BRIEF » Pictures are to be omitted, and every entry below is to be restated exactly.
(PROVIDED INFORMATION begins)
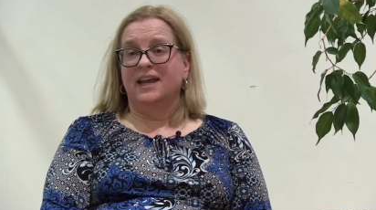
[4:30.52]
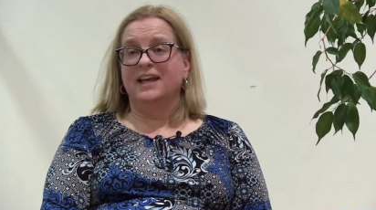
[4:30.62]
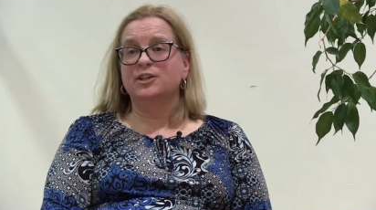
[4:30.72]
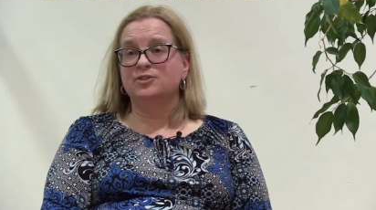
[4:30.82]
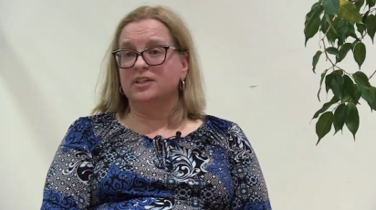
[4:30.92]

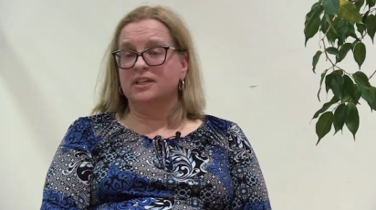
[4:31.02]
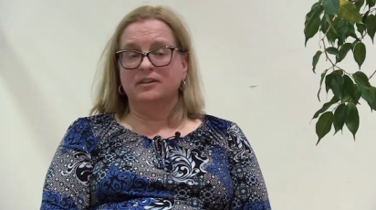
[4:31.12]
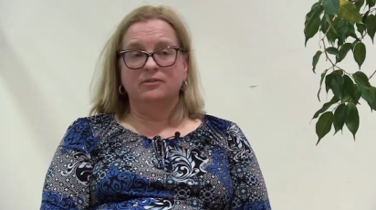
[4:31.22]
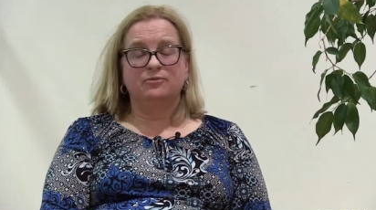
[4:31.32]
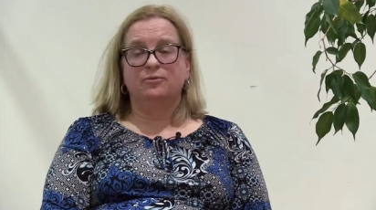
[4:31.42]

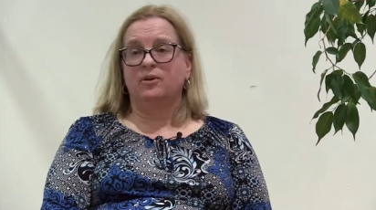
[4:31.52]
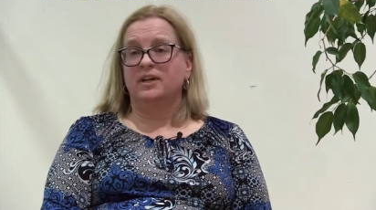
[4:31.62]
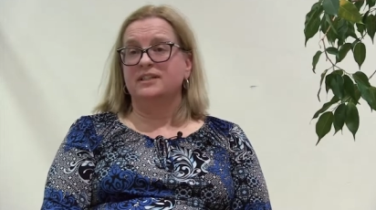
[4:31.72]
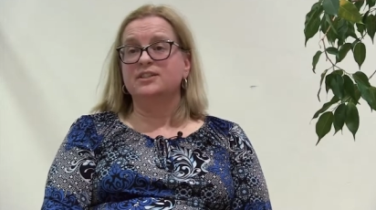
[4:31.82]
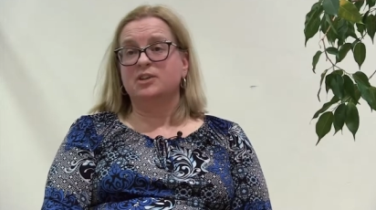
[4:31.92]
energy for
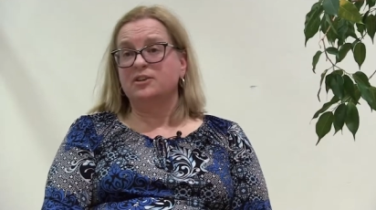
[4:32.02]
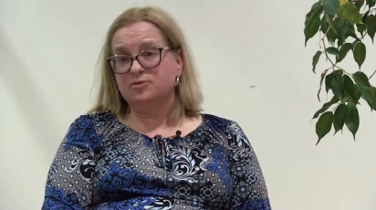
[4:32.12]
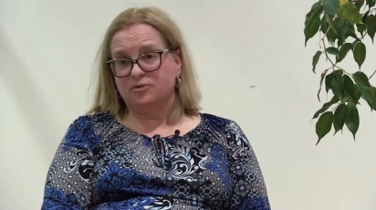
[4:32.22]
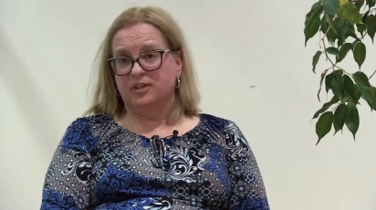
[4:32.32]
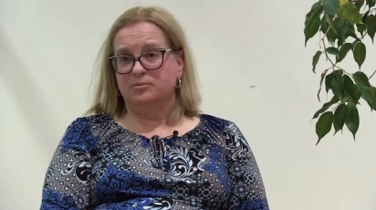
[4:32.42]

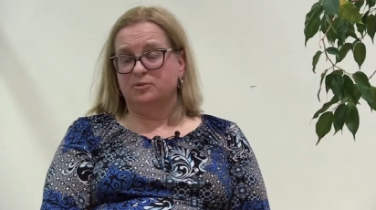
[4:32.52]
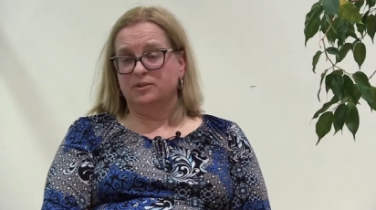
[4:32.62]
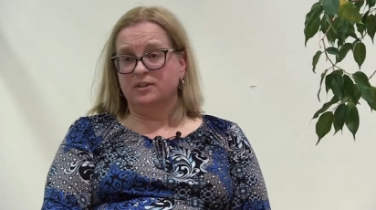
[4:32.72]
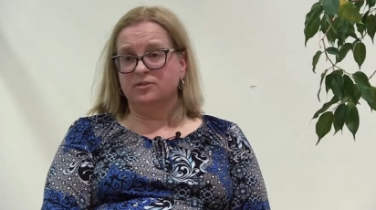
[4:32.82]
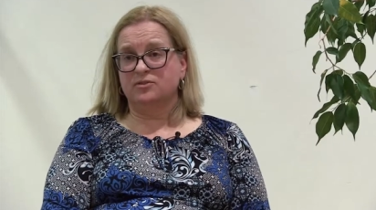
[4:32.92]
industrial
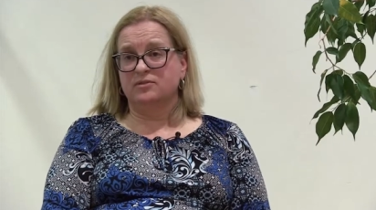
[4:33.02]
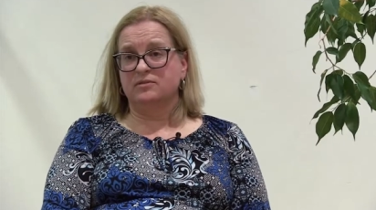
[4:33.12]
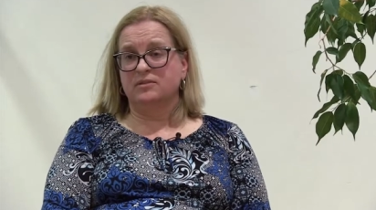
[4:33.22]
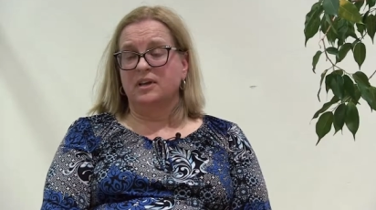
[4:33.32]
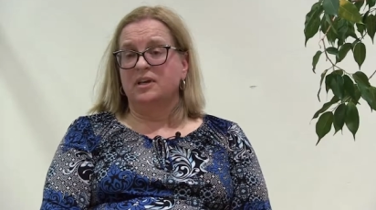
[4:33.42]
production,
(PROVIDED INFORMATION ends)
ANSWER FOR THIS EXERCISE »
[4:30.52]
[4:30.62]
[4:30.72]
[4:30.82]
[4:30.92]

[4:31.02]
[4:31.12]
[4:31.22]
[4:31.32]
[4:31.42]

[4:31.52]
[4:31.62]
[4:31.72]
[4:31.82]
[4:31.92]
energy for
[4:32.02]
[4:32.12]
[4:32.22]
[4:32.32]
[4:32.42]

[4:32.52]
[4:32.62]
[4:32.72]
[4:32.82]
[4:32.92]
industrial
[4:33.02]
[4:33.12]
[4:33.22]
[4:33.32]
[4:33.42]
production,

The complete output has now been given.